◆ AIM OF THE TASK
Return the full set of entries precisely. Do not carry over any pictures.
= Beginning of Section =
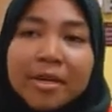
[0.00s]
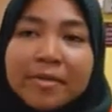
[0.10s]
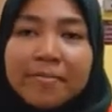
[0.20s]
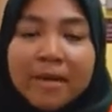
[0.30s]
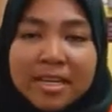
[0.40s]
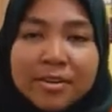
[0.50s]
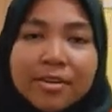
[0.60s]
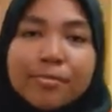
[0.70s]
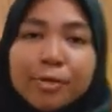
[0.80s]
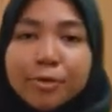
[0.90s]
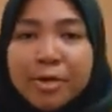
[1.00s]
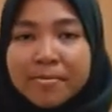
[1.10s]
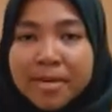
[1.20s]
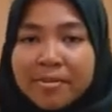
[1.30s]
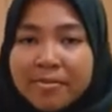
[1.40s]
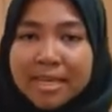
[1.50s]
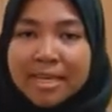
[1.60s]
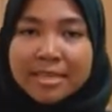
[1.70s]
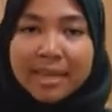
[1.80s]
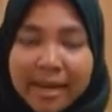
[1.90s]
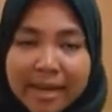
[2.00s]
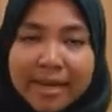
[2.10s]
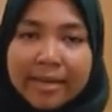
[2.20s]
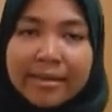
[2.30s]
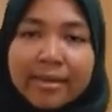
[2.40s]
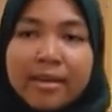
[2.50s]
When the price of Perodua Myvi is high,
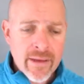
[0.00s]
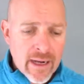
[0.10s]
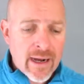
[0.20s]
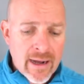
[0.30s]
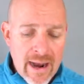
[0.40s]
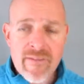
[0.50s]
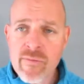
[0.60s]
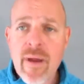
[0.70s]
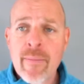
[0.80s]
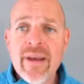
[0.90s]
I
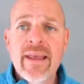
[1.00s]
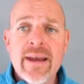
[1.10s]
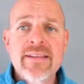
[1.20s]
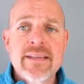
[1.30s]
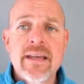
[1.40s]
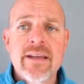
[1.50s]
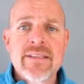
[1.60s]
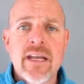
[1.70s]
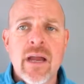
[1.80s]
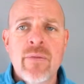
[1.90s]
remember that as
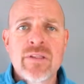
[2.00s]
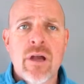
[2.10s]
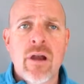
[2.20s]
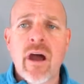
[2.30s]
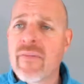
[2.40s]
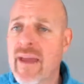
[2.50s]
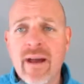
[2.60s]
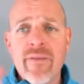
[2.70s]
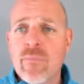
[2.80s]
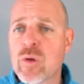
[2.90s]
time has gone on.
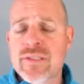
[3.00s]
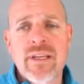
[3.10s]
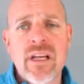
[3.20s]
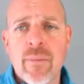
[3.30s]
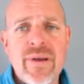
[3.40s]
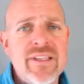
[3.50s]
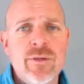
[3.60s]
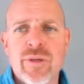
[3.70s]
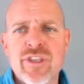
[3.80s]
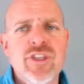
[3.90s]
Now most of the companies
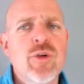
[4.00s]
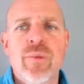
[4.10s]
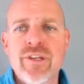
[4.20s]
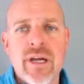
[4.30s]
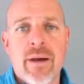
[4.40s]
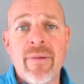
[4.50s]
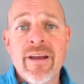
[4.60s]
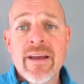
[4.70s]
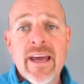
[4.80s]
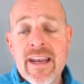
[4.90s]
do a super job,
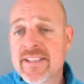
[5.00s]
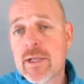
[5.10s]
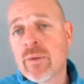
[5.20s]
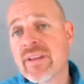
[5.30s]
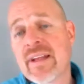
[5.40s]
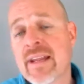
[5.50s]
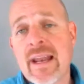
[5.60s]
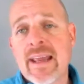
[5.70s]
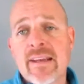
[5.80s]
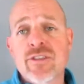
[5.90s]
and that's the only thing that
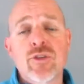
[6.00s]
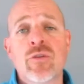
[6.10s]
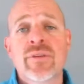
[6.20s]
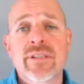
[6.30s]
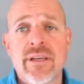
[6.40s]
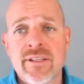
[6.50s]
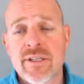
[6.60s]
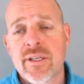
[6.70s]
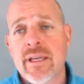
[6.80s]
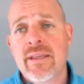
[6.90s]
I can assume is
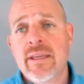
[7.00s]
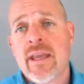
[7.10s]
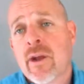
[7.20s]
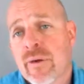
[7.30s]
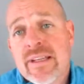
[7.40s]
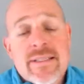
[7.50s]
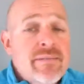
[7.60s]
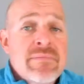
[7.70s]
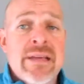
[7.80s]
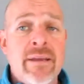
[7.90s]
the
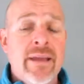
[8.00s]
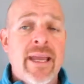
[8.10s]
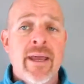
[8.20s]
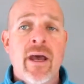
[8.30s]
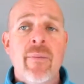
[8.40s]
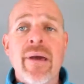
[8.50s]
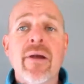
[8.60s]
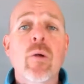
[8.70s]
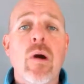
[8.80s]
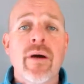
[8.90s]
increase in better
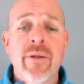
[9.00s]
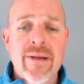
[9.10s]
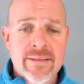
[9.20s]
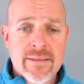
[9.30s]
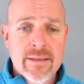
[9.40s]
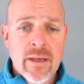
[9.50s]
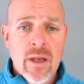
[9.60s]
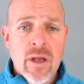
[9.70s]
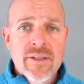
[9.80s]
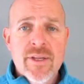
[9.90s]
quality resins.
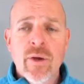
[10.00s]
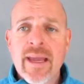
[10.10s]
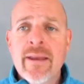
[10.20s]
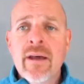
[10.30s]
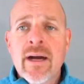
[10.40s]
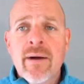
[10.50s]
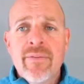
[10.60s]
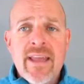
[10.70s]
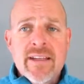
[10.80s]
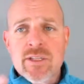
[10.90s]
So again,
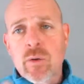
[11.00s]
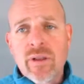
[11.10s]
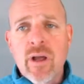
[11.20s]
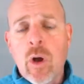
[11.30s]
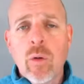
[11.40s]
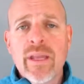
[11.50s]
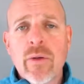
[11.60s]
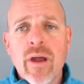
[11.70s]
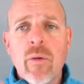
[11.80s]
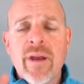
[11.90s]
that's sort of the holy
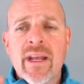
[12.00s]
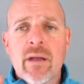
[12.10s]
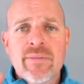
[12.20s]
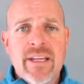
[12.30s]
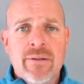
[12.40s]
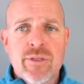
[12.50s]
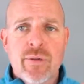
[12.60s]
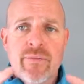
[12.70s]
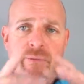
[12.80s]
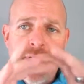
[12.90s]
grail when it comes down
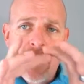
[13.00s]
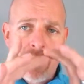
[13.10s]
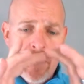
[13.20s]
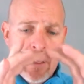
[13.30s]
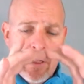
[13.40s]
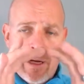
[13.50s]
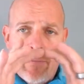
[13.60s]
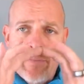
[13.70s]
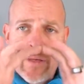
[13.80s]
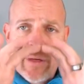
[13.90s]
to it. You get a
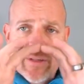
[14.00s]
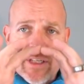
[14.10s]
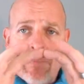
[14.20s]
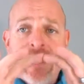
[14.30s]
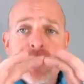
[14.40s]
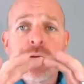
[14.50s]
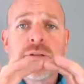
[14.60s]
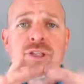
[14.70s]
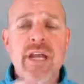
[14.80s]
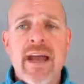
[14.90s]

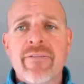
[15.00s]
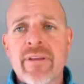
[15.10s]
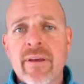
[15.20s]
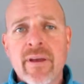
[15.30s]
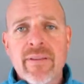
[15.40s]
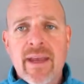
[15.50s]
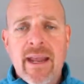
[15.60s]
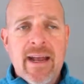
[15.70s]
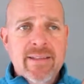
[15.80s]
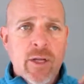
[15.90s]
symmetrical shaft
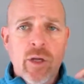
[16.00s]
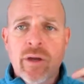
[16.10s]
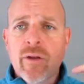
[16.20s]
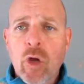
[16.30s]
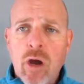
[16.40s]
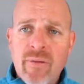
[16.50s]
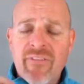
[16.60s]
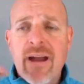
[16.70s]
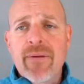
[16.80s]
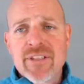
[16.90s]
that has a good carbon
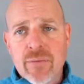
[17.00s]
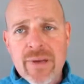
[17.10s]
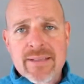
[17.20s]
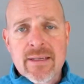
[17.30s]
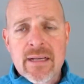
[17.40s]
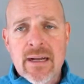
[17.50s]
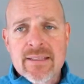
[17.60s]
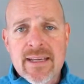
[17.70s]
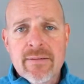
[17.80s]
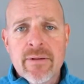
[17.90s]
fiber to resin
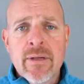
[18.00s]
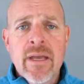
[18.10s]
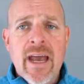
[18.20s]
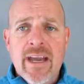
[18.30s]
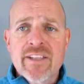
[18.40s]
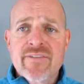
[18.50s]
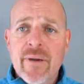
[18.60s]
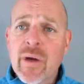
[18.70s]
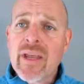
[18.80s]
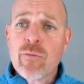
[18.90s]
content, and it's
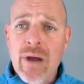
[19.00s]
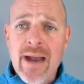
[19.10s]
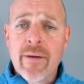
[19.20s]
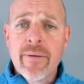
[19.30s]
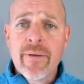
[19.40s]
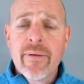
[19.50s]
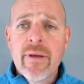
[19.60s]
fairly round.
= End of Section =
◆ EXERCISE OUTPUT
[0.00s]
[0.10s]
[0.20s]
[0.30s]
[0.40s]
[0.50s]
[0.60s]
[0.70s]
[0.80s]
[0.90s]
[1.00s]
[1.10s]
[1.20s]
[1.30s]
[1.40s]
[1.50s]
[1.60s]
[1.70s]
[1.80s]
[1.90s]
[2.00s]
[2.10s]
[2.20s]
[2.30s]
[2.40s]
[2.50s]
When the price of Perodua Myvi is high,
[0.00s]
[0.10s]
[0.20s]
[0.30s]
[0.40s]
[0.50s]
[0.60s]
[0.70s]
[0.80s]
[0.90s]
I
[1.00s]
[1.10s]
[1.20s]
[1.30s]
[1.40s]
[1.50s]
[1.60s]
[1.70s]
[1.80s]
[1.90s]
remember that as
[2.00s]
[2.10s]
[2.20s]
[2.30s]
[2.40s]
[2.50s]
[2.60s]
[2.70s]
[2.80s]
[2.90s]
time has gone on.
[3.00s]
[3.10s]
[3.20s]
[3.30s]
[3.40s]
[3.50s]
[3.60s]
[3.70s]
[3.80s]
[3.90s]
Now most of the companies
[4.00s]
[4.10s]
[4.20s]
[4.30s]
[4.40s]
[4.50s]
[4.60s]
[4.70s]
[4.80s]
[4.90s]
do a super job,
[5.00s]
[5.10s]
[5.20s]
[5.30s]
[5.40s]
[5.50s]
[5.60s]
[5.70s]
[5.80s]
[5.90s]
and that's the only thing that
[6.00s]
[6.10s]
[6.20s]
[6.30s]
[6.40s]
[6.50s]
[6.60s]
[6.70s]
[6.80s]
[6.90s]
I can assume is
[7.00s]
[7.10s]
[7.20s]
[7.30s]
[7.40s]
[7.50s]
[7.60s]
[7.70s]
[7.80s]
[7.90s]
the
[8.00s]
[8.10s]
[8.20s]
[8.30s]
[8.40s]
[8.50s]
[8.60s]
[8.70s]
[8.80s]
[8.90s]
increase in better
[9.00s]
[9.10s]
[9.20s]
[9.30s]
[9.40s]
[9.50s]
[9.60s]
[9.70s]
[9.80s]
[9.90s]
quality resins.
[10.00s]
[10.10s]
[10.20s]
[10.30s]
[10.40s]
[10.50s]
[10.60s]
[10.70s]
[10.80s]
[10.90s]
So again,
[11.00s]
[11.10s]
[11.20s]
[11.30s]
[11.40s]
[11.50s]
[11.60s]
[11.70s]
[11.80s]
[11.90s]
that's sort of the holy
[12.00s]
[12.10s]
[12.20s]
[12.30s]
[12.40s]
[12.50s]
[12.60s]
[12.70s]
[12.80s]
[12.90s]
grail when it comes down
[13.00s]
[13.10s]
[13.20s]
[13.30s]
[13.40s]
[13.50s]
[13.60s]
[13.70s]
[13.80s]
[13.90s]
to it. You get a
[14.00s]
[14.10s]
[14.20s]
[14.30s]
[14.40s]
[14.50s]
[14.60s]
[14.70s]
[14.80s]
[14.90s]

[15.00s]
[15.10s]
[15.20s]
[15.30s]
[15.40s]
[15.50s]
[15.60s]
[15.70s]
[15.80s]
[15.90s]
symmetrical shaft
[16.00s]
[16.10s]
[16.20s]
[16.30s]
[16.40s]
[16.50s]
[16.60s]
[16.70s]
[16.80s]
[16.90s]
that has a good carbon
[17.00s]
[17.10s]
[17.20s]
[17.30s]
[17.40s]
[17.50s]
[17.60s]
[17.70s]
[17.80s]
[17.90s]
fiber to resin
[18.00s]
[18.10s]
[18.20s]
[18.30s]
[18.40s]
[18.50s]
[18.60s]
[18.70s]
[18.80s]
[18.90s]
content, and it's
[19.00s]
[19.10s]
[19.20s]
[19.30s]
[19.40s]
[19.50s]
[19.60s]
fairly round.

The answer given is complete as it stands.